There’s nothing inherently wrong with attempting to punch above your weight class, so to speak, but director James Kondelik and screenwriter Victor Rose can’t seem to figure out what kind of a movie they wanted to make in the first place. The film opens with an origin story for the film’s villain, known simply as The Hunter, and played as an adult by former MMA fighter Randy Couture. Seeing his mother murdered in front of his eyes as a small child unlocks something primal in him, carrying on his father’s tradition of creating deep pit traps in the woods to capture unsuspecting trespassers.
We are then introduced to siblings Scott (Marshall Williams) and Ashley, played by Alexandra Essoe, an actress I interviewed over a decade ago for my day job who is a delight and especially good in a criminally under-seen movie titled Starry Eyes. Several years earlier, the siblings lost their parents, and flashbacks that are doled out throughout the movie slowly reveal their shared trauma over the event. Now Scott, Ashley, and their significant others are off to hike the same trail they planned to hike with their parents years earlier when tragedy struck. Naturally, their path will put them on a collision course with the Hunter and his various traps.
Also along for the ride is the moody comic relief in the form of Scott’s friend Lars, played by Richard Harmon. I know the timing doesn’t exactly line up, but it really feels like the writer and director went to see last summer’s absolute blast of fun that was Final Destination Bloodlines, because they seem to have asked him to play the exact same character in this movie. When Scott falls into a pit, he must battle against time and the demons of his past to get himself out and back to his family.
I was shocked to see that director Kondelik edited the film himself, because the action set-pieces are over-cut to death. For example, a fight scene in the film’s climax becomes desperately difficult to keep track of because both characters are wearing hoodies. It’s disappointing because he builds suspense well through stillness in other parts of the film, namely a scene where two characters think someone’s outside their tent. Other times, the shot sequencing will be so frantic that it’s twice as shocking when the camera then lingers on a really gory pay-off. Had you told me the film was taken away from its director and cobbled together from a bunch of unfinished sequences, I’d be inclined to believe you.

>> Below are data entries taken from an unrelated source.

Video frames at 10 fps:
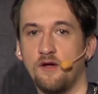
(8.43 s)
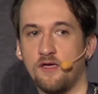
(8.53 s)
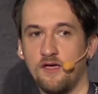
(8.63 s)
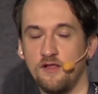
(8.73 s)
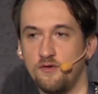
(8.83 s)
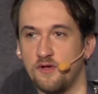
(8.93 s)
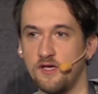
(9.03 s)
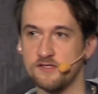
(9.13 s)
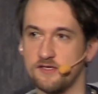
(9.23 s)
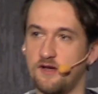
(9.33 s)
Okay, hello
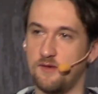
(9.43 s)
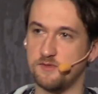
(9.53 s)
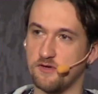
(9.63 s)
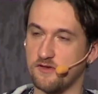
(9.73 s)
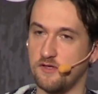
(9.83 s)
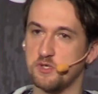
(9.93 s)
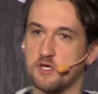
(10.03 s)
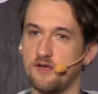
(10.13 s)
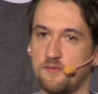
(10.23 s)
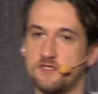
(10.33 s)
guys, I'm Sergey
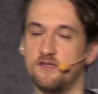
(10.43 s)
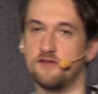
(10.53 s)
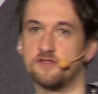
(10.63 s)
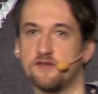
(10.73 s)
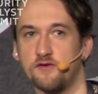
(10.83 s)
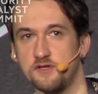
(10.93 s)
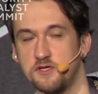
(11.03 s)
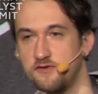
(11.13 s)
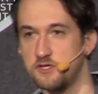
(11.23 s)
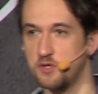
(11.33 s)
Lozhkin, I'm senior
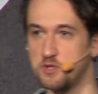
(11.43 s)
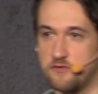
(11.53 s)
security researcher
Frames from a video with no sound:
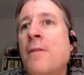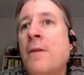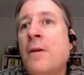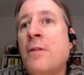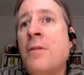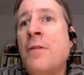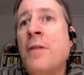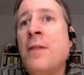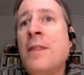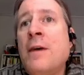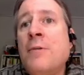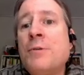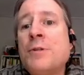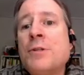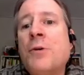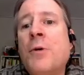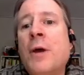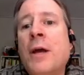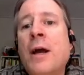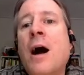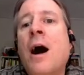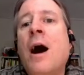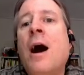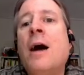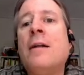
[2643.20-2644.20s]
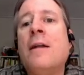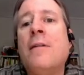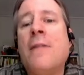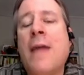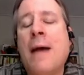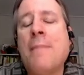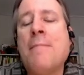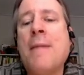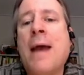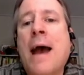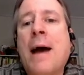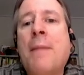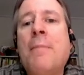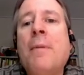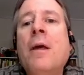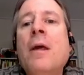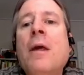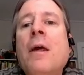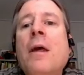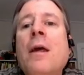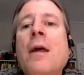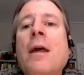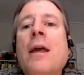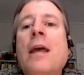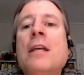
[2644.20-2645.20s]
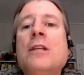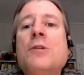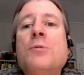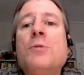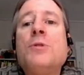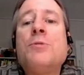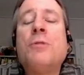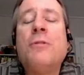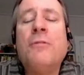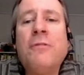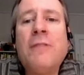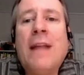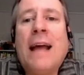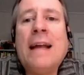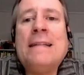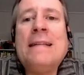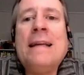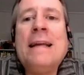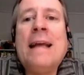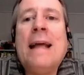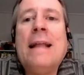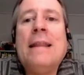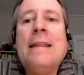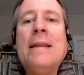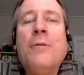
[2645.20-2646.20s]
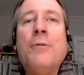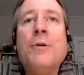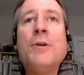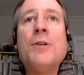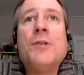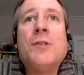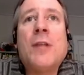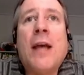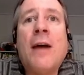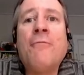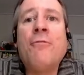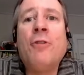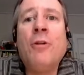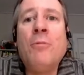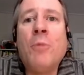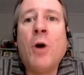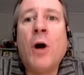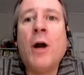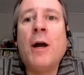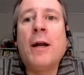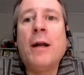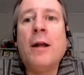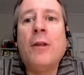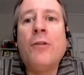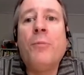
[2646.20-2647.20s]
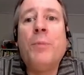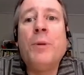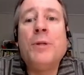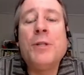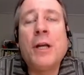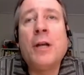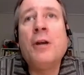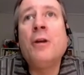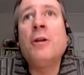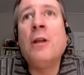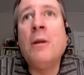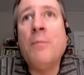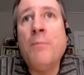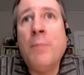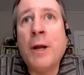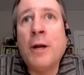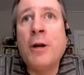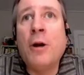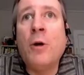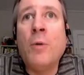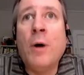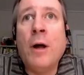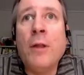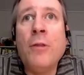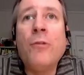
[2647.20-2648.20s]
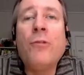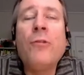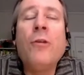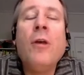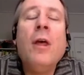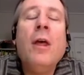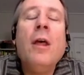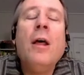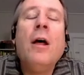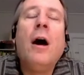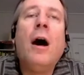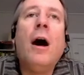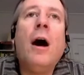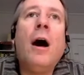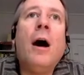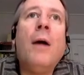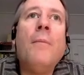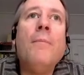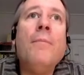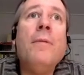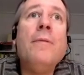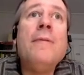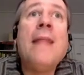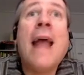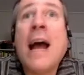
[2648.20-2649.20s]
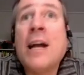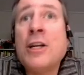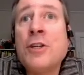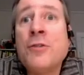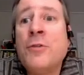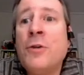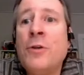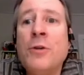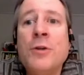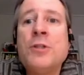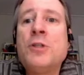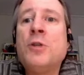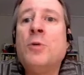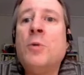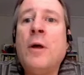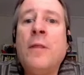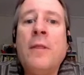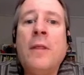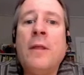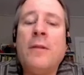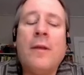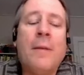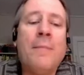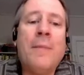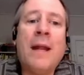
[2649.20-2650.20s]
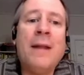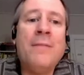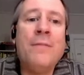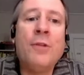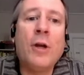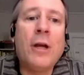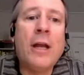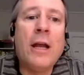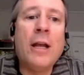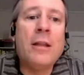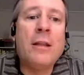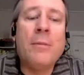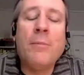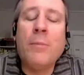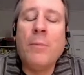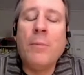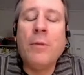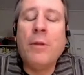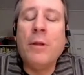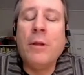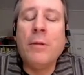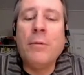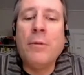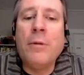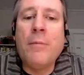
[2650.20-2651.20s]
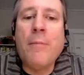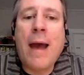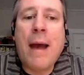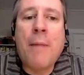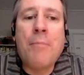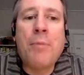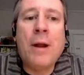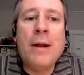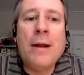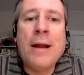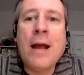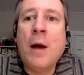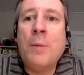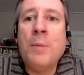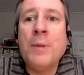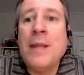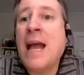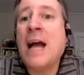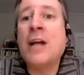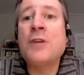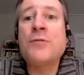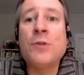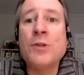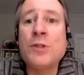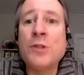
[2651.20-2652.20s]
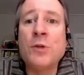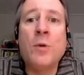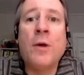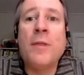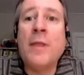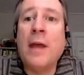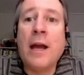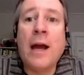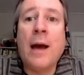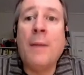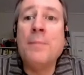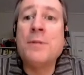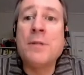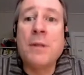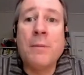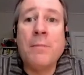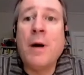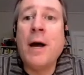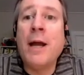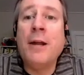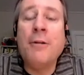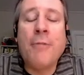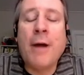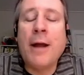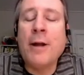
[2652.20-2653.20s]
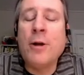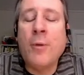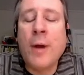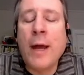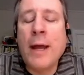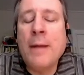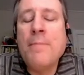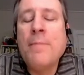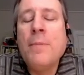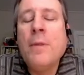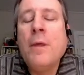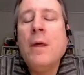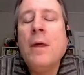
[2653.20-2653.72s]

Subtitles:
The other thing that was going on that map is it was reflecting that there were several markets, particularly bigger ones. Nashville is the one, I'm not even looking at the map right now. Nashville is the one that comes to mind right away.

Had Pitfall stayed in its lane, devoted itself more fully to the gore and less to ham-fisted characters wrestling with generational trauma, and shaved maybe 20 minutes off its runtime, you might really have something. Or they could have made the generational trauma movie with less lovingly shot gore that actually makes an effort to tie the Hunter’s trauma more directly to Scott and Ashley’s trauma. Right now, however, the movie just kinda wants to have the glory of both of those films without ever fully committing to making just one of them. I will also add that the actors—in particular Essoe and Williams—do a good job of selling what’s being asked of them, they just deserve a movie that would’ve dug a little deeper into those themes.
Ultimately, Pitfall ends up feeling like someone threw Friday the 13th, First Blood, The Descent, 127 Hours, and Rob Zombie’s Halloween movies into a blender and called it a day. Nothing that made those films effective is interrogated, it just kinda wants to coast off whatever residual goodwill audiences have toward those movies. I would’ve rather it coasted off the goodwill I have toward the original Atari game, that could’ve been a really fun movie.